Selanjutnya bagaimana esai-esai Achmad Bassach yang berbahasa Sunda? Dari jumlahnya, saya menghitung ada 13 esai dalam Padjadjaran, dengan catatan satu berupa terjemahan. Selengkapnya sebagai berikut: “VSTP diangken Doeloer” (8 Desember 1920), “Hidji Perhinaan” (27 Juli 1921), “Reactie djeung Revolutie” (11 Agustus 1921), “Pamimpin Pergerakan Wadjib Ngahidji” (15 Oktober 1921), “Kaoem Moeda Mabok Arak Tjap Lodong” (22 Oktober 1921), “Kaoem Boeroeh” (29 Januari 1922), “Oelah Mogok Tjeuk Boepati Bandoeng” (Februari 1922), “Noot” (5 Februari 1922), “Miroeha” (22 Juli 1922), “Apakah Hindia akan Merdika dari Kehendaknya Nederland atau dari Oesahanja ra'jat Hindia Sendiri” (14 November 1922), “Mr Fok djeung Colijn” (18 Desember 1922), “Bewara Hoofdbestuur PPPB perkara Pemogokan Ngoepasan” (terjemahan, No 12., 1922), dan “Beubeunangan Matja”  (No 14., 1922).        

Bila membaca judul-judul tersebut, saya sendiri jadi yakin Achmad Bassach adalah sosok yang terlibat dalam arus zaman yang sedang bergerak.

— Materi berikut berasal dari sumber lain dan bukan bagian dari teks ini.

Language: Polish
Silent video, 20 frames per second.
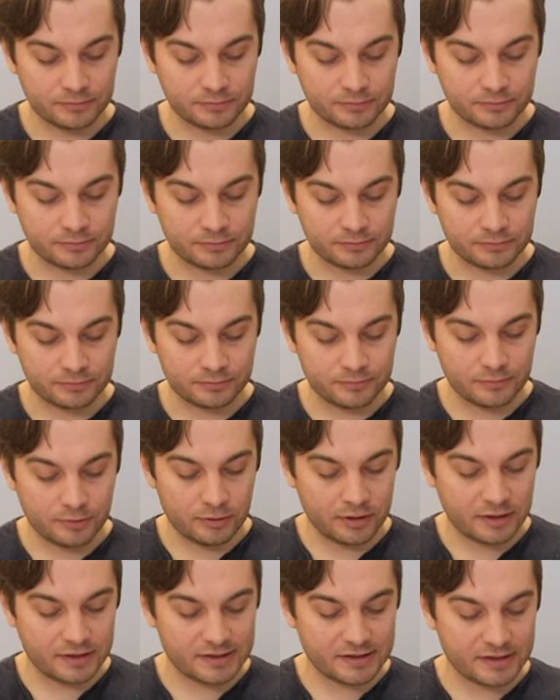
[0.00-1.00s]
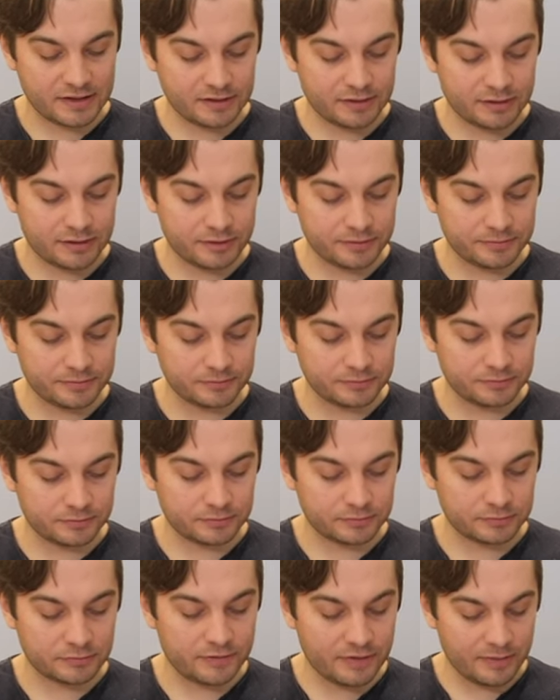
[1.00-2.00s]
mm, polecenie,
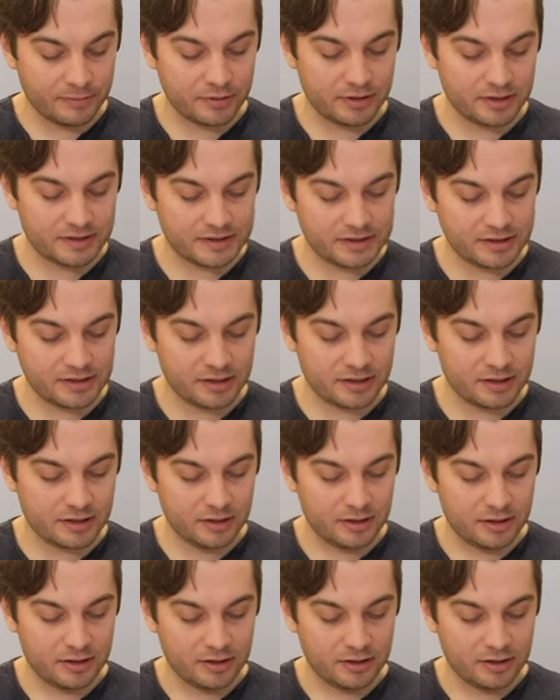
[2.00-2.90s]
dwa polecenia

Ia bisa dikatakan seorang intelektual yang memanfaatkan penanya untuk turut mempengaruhi opini publik. Oleh karena itu, kosa kata yang digunakannya tidak jauh-jauh dari perjuangan buruh, sebagai titik berangkatnya, dan perjuangan demi kepentingan khalayak banyak saat itu.

Kosa kata yang sering muncul dalam tulisan-tulisan Achmad Bassach sejak Sinar Pasoendan, Poesaka, hingga Padjadjaran antara lain kromo yang dipertentangkan dengan pembesar, kaum proletariaat versus kaum kapitalis, kaum buruh, reaksi dan revolusi, mogok dan pemogokan. Dan dalam banyak kesempatan Achmad Bassach terus menyerukan tentang pentingnya menulis demi mempengaruhi opini publik dan berkali-kali menggarisbawahi pentingnya persatuan.     

Apa yang dilakukan Achmad Bassach mewakili ungkapan Takashi Shiraishi “kebangkitan ‘bumiputra’ pada awal abad XX” (Zaman Bergerak: Radikalisme Jawa, 1912-1926, 1997: xi). Achmad Bassach adalah anggota serikat buruh kereta api, terlibat dalam penulisan sajak dan esai yang menggambarkan perjuangan serikat buruh, menekankan dan menyokong pentingnya pemogokan untuk menekan pemilik modal agar lebih memperhatikan nasib buruh terutama yang berasal dari kalangan pribumi.

Achmad Bassach juga seperti aktivis pergerakan lainnya menyeru-nyeru tentang keuntungan untuk bersatu melawan penindasan dan meraih otonomi alias kemerdekaan. Inilah yang pasti dimaksudkan oleh Tom van den Berge (2021: 130), ketika mengatakan, “Bagi para penulis, persatuan dan kemajuan adalah istilah-istilah yang pengertiannya tidak terpisahkan. Persatuan diperlukan agar kemajuan tidak terhalang.” Pada praktiknya, kosa kata-kosa kata politik modern yang diajukan Achmad Bassach dipakainya baik dalam bentuk sisipan dalam puisi maupun seutuhnya prosa dalam esai, tentu berpautan dengan persatuan agar maju dan merdeka.